*** Opening Dataset entries ***

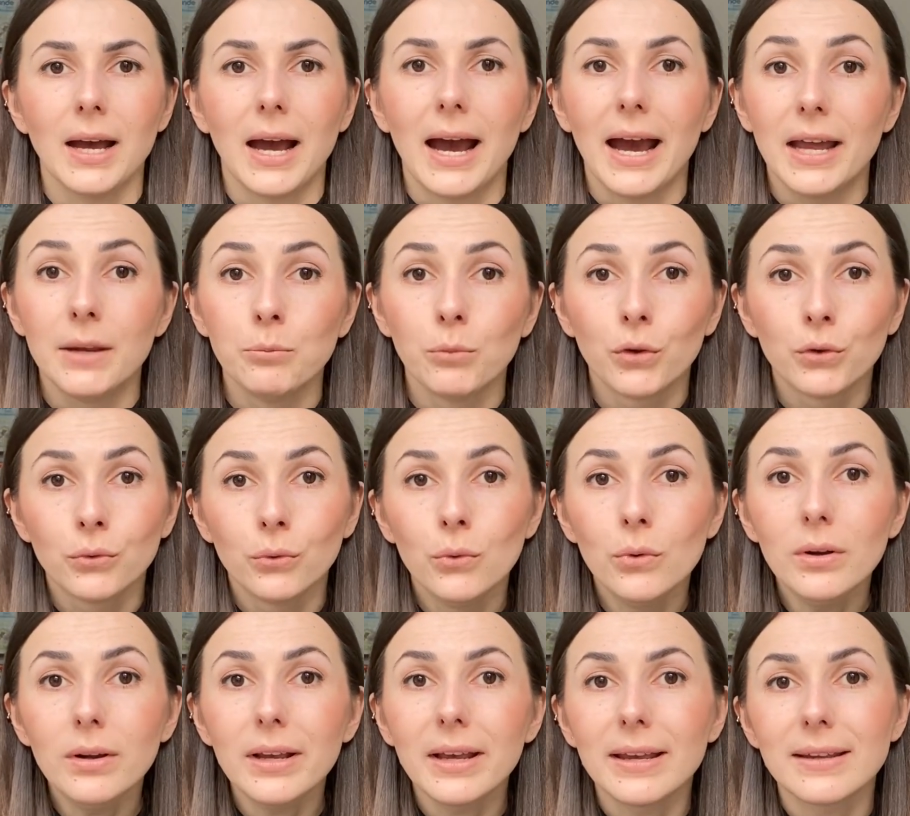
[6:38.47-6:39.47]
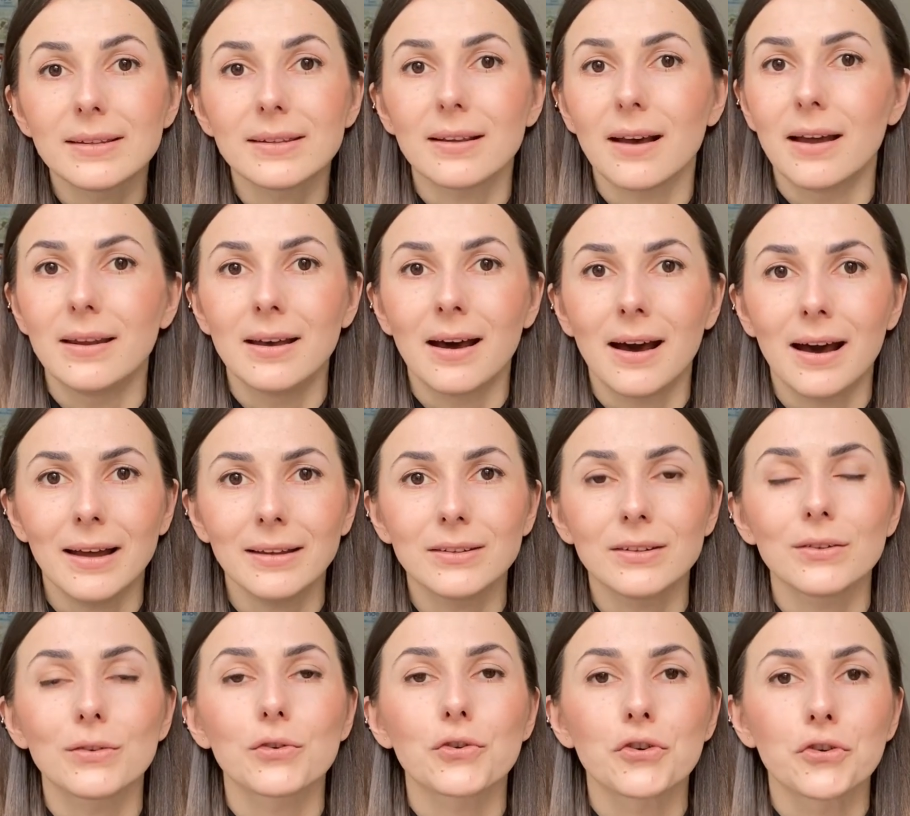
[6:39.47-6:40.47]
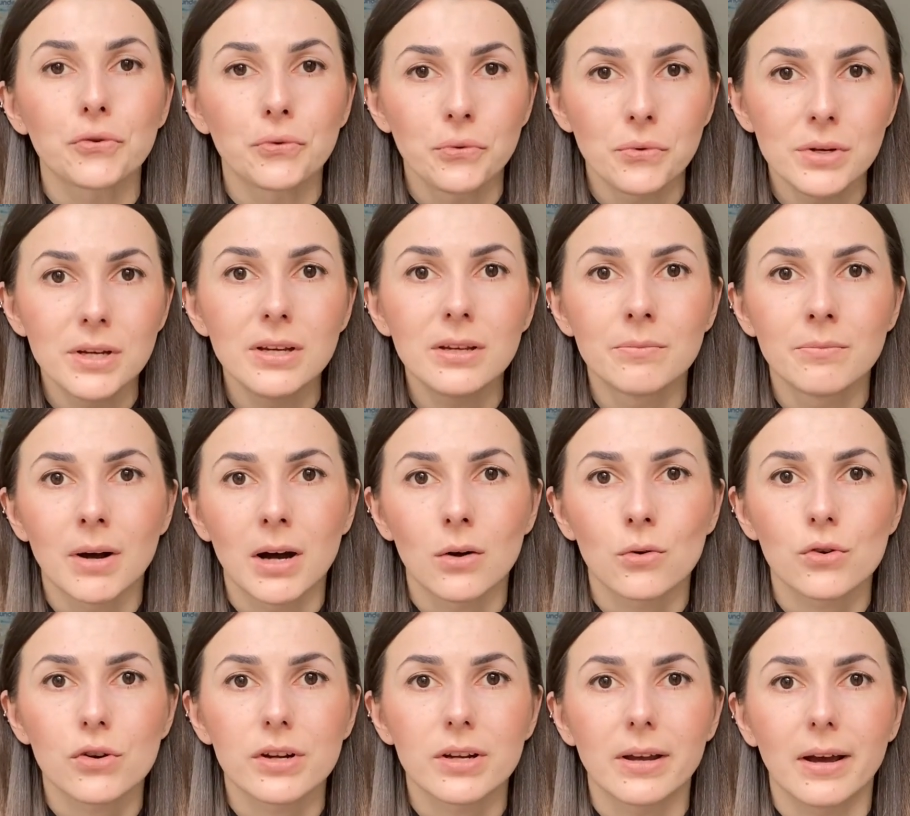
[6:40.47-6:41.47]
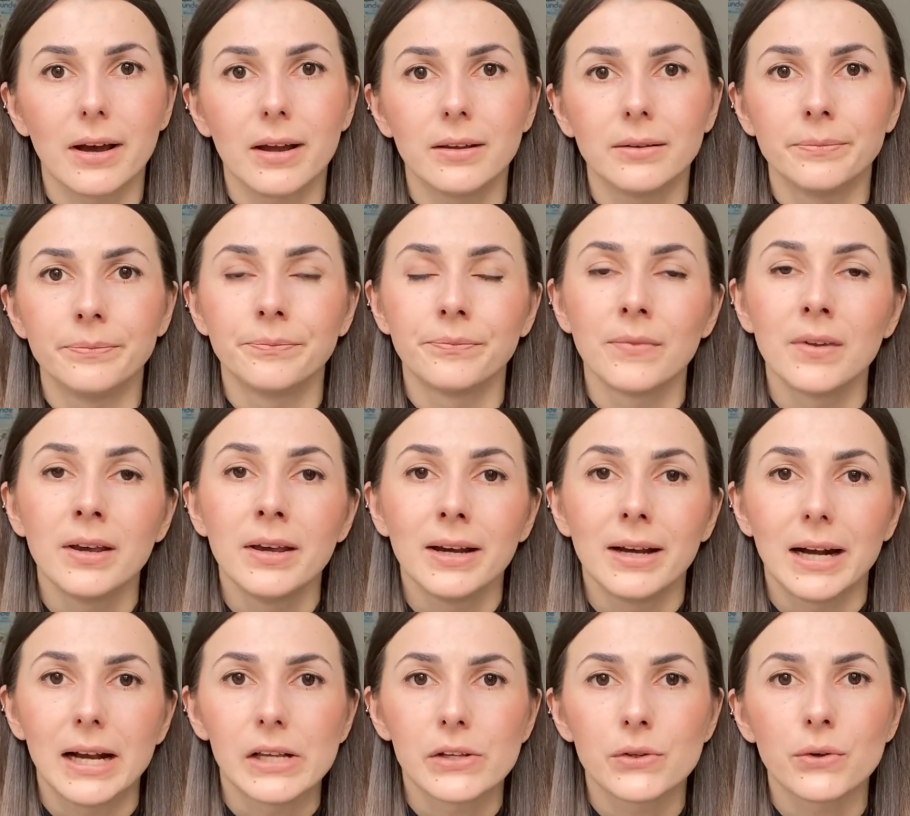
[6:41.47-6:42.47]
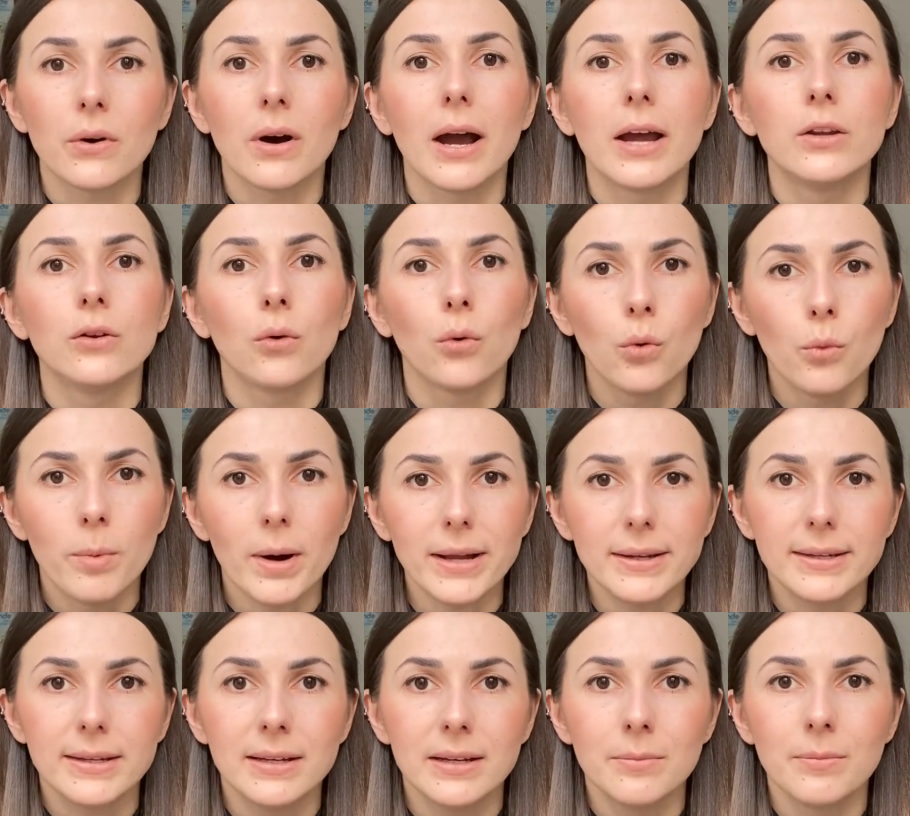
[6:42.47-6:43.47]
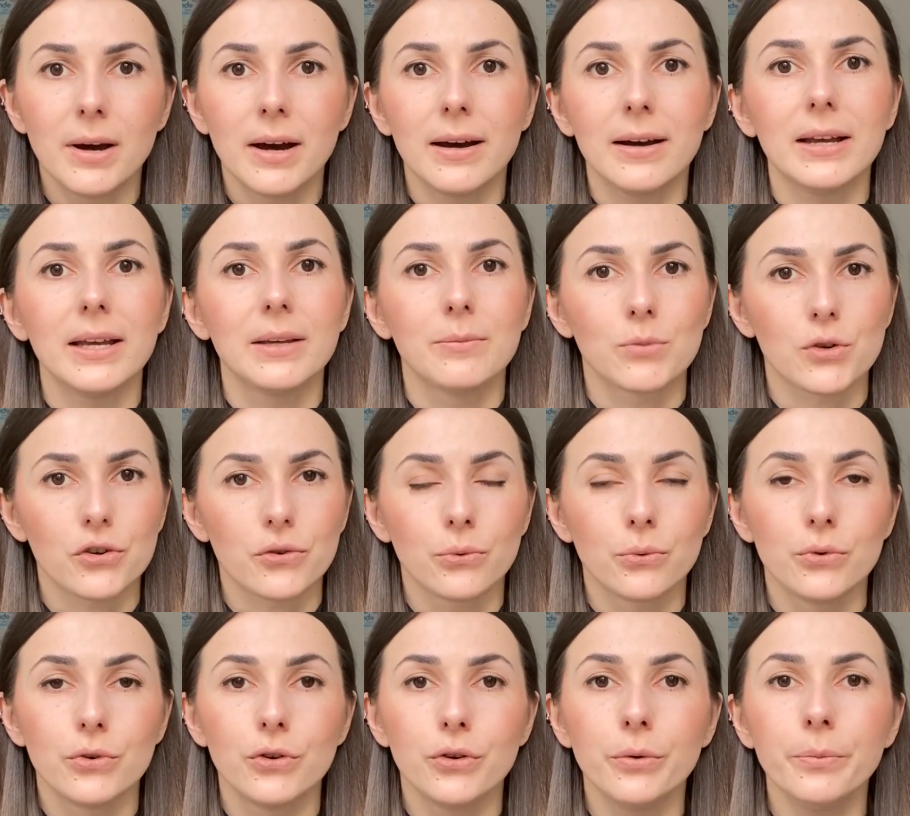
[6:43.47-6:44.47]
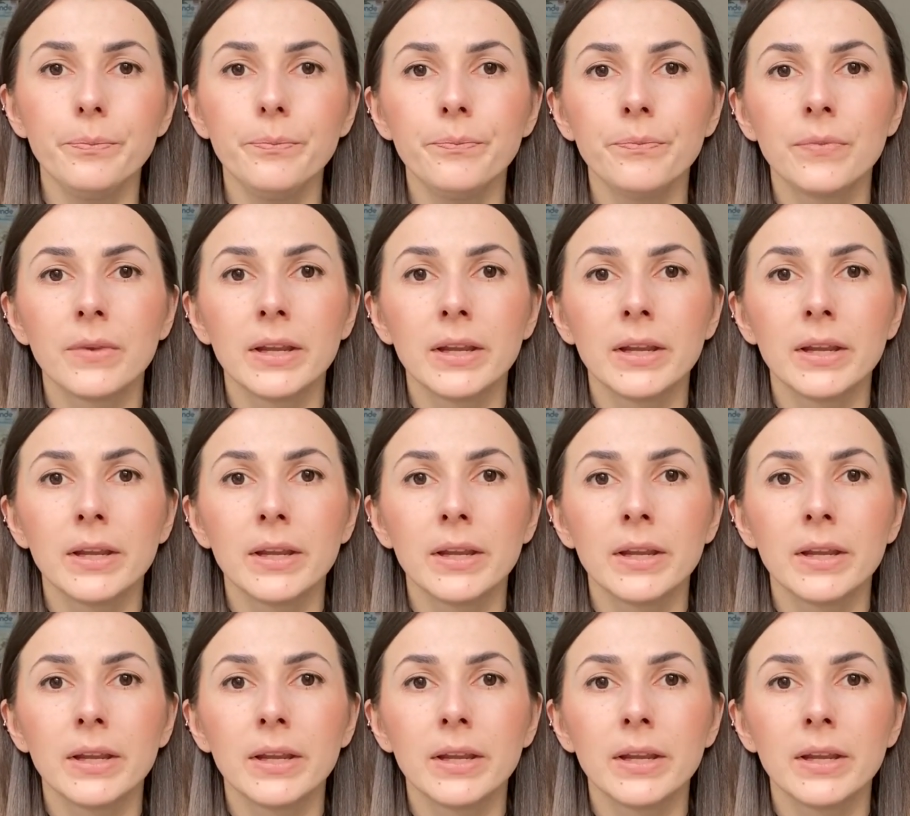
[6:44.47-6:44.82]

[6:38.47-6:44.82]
Ein Modul ist eine Art Studienbaustein, also ein Oberthema im Studium,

*** Closing Dataset entries ***

→ Exercise description: All of the entries above should be retyped exactly, with the pictures left out.

→ Response area:
[6:38.47-6:39.47]
[6:39.47-6:40.47]
[6:40.47-6:41.47]
[6:41.47-6:42.47]
[6:42.47-6:43.47]
[6:43.47-6:44.47]
[6:44.47-6:44.82]

[6:38.47-6:44.82]
Ein Modul ist eine Art Studienbaustein, also ein Oberthema im Studium,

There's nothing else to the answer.